◆ Task brief
Some of the lines below need repeating. Reproduce exactly those between the lines holding "Silent video, 25 frames per second." and "Verbatim transcript: process", inclusive.

◆ The data
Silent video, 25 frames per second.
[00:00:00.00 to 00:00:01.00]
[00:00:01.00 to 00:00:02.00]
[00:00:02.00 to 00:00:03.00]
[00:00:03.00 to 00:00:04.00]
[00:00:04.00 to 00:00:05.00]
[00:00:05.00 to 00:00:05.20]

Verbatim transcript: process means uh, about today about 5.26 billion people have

...

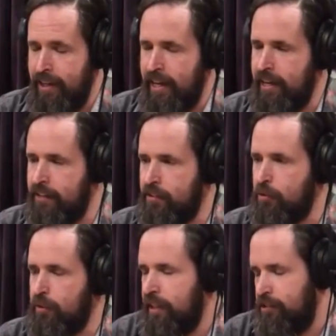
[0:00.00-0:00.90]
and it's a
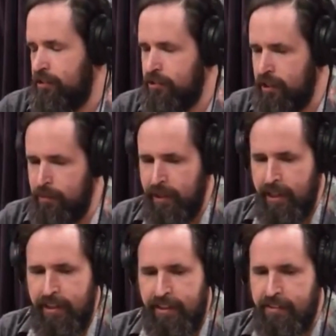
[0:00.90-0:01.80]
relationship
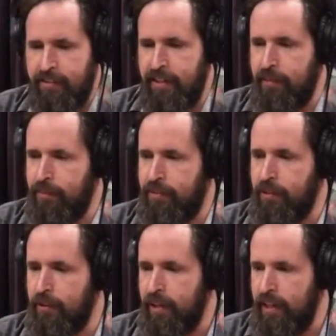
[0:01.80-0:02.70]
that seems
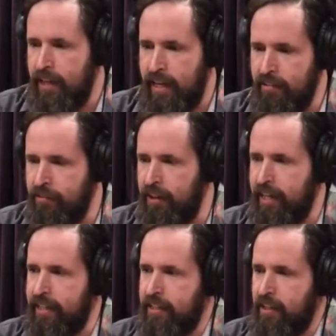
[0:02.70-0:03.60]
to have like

...

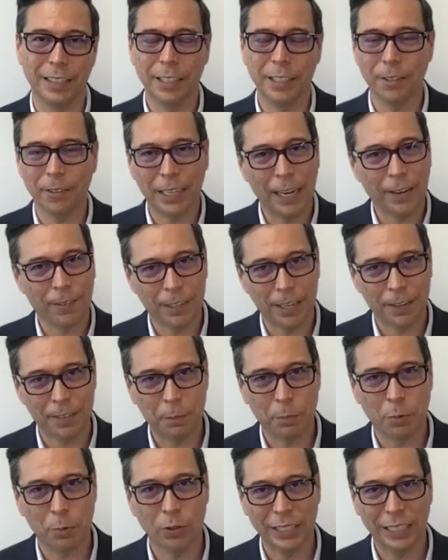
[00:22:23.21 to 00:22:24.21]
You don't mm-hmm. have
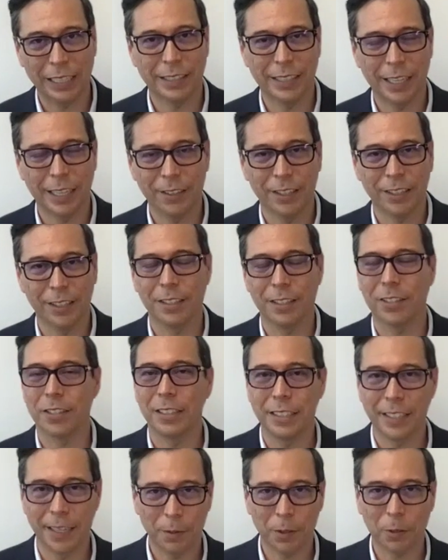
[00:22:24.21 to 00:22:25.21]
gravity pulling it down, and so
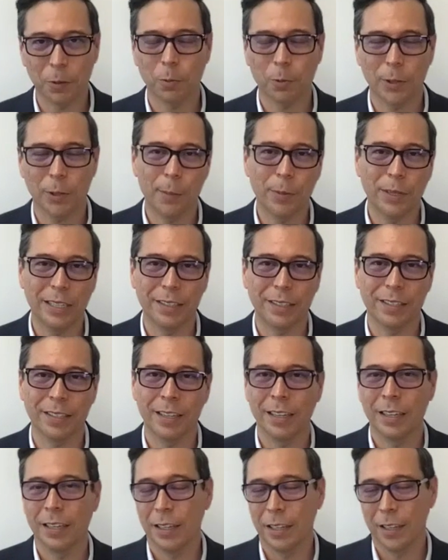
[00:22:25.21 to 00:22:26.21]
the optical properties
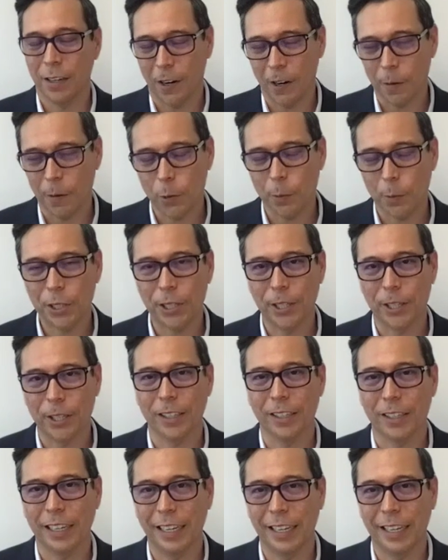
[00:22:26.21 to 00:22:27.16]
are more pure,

◆ Written response
Silent video, 25 frames per second.
[00:00:00.00 to 00:00:01.00]
[00:00:01.00 to 00:00:02.00]
[00:00:02.00 to 00:00:03.00]
[00:00:03.00 to 00:00:04.00]
[00:00:04.00 to 00:00:05.00]
[00:00:05.00 to 00:00:05.20]

Verbatim transcript: process means uh, about today about 5.26 billion people have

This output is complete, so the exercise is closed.